- Dataset records -
^^^^^^^^^^^^^^^^

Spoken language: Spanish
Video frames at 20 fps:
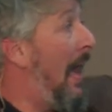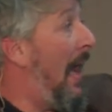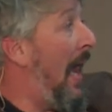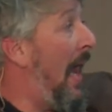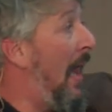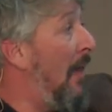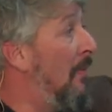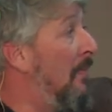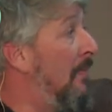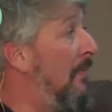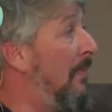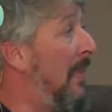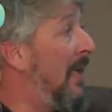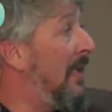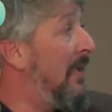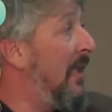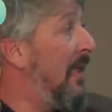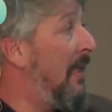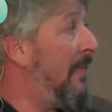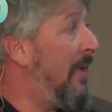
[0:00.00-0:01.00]
a un
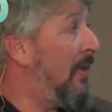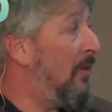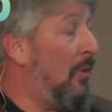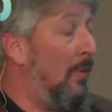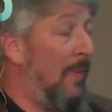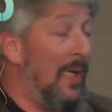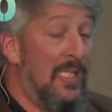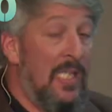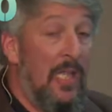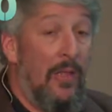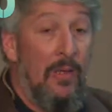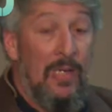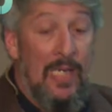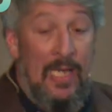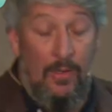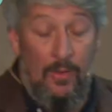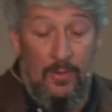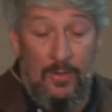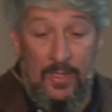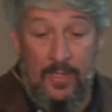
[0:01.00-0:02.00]
mantenimiento basado en
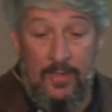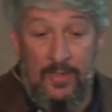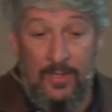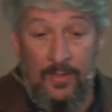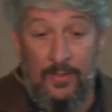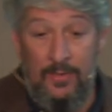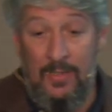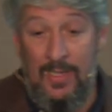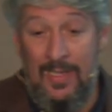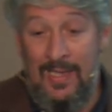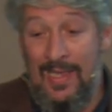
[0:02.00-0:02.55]
la condición,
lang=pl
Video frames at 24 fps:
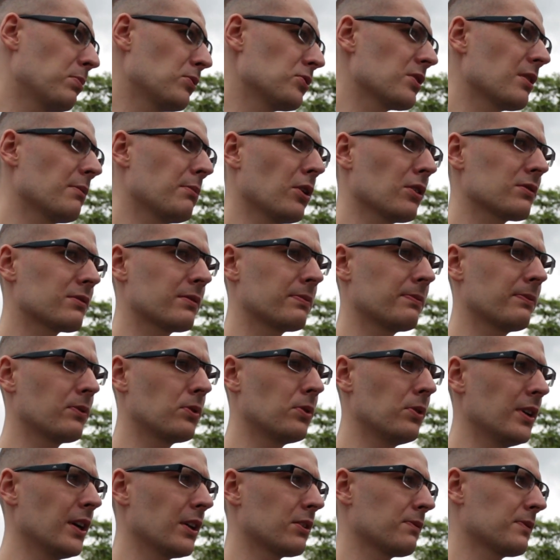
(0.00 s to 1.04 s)
pójdzie moc w
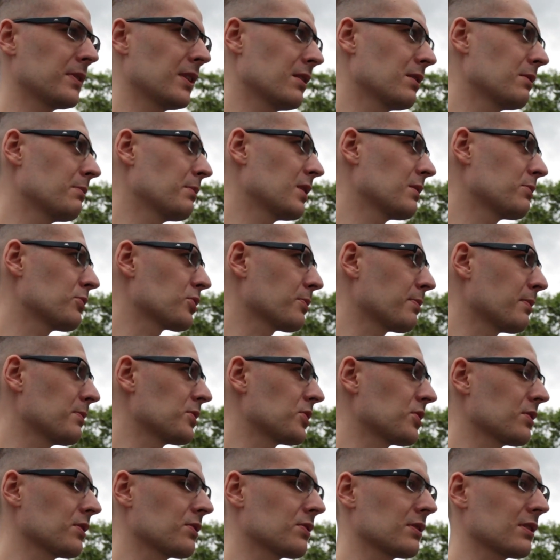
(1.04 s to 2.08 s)
górę, to wtedy no, będę musiał
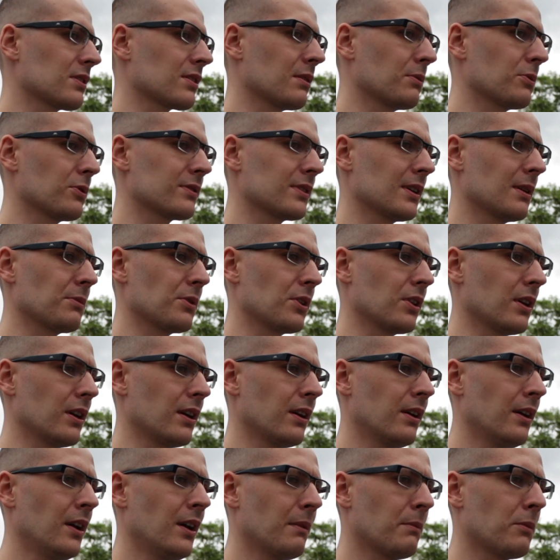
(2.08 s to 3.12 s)
pomyśleć coś nad hamulcami, mhm. nie?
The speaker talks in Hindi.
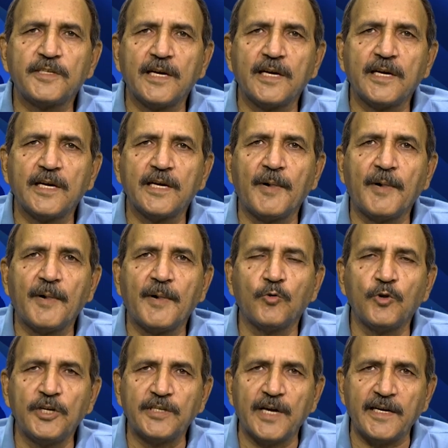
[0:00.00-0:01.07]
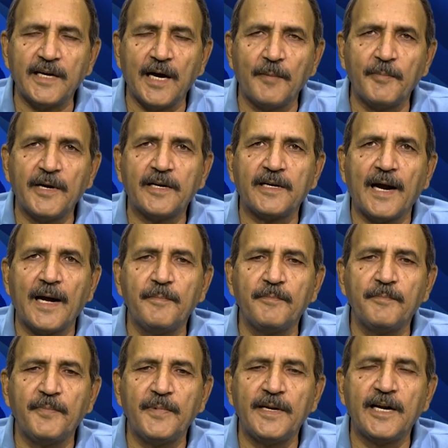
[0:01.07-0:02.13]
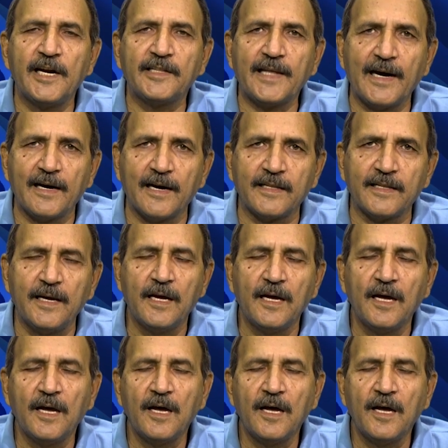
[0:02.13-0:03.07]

कुछ अरसे के बाद होनी चाहिए आप एक टाइम पीरियड तय कर दें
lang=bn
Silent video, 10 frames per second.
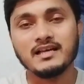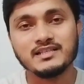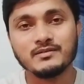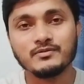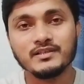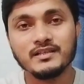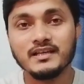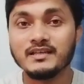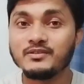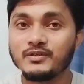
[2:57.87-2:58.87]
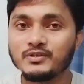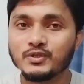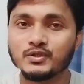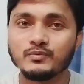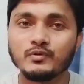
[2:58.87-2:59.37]
আশা করি এই ধরনের
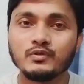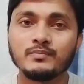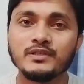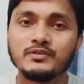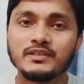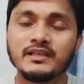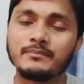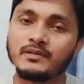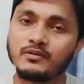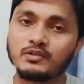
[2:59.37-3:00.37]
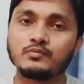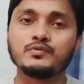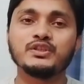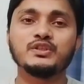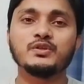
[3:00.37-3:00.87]
তথ্যমূলক ভিডিও থেকে আপনারা অনেক
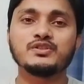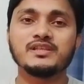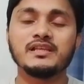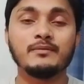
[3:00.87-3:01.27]
উপকৃত হচ্ছেন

^^^^^^^^^^^^^^^^

- What is needed -
Only exact repeats of the lines from the one containing "(2.08 s to 3.12 s)" through the end of the listing above are wanted here; pictures are not.

- Response -
(2.08 s to 3.12 s)
pomyśleć coś nad hamulcami, mhm. nie?
The speaker talks in Hindi.
[0:00.00-0:01.07]
[0:01.07-0:02.13]
[0:02.13-0:03.07]

कुछ अरसे के बाद होनी चाहिए आप एक टाइम पीरियड तय कर दें
lang=bn
Silent video, 10 frames per second.
[2:57.87-2:58.87]
[2:58.87-2:59.37]
আশা করি এই ধরনের
[2:59.37-3:00.37]
[3:00.37-3:00.87]
তথ্যমূলক ভিডিও থেকে আপনারা অনেক
[3:00.87-3:01.27]
উপকৃত হচ্ছেন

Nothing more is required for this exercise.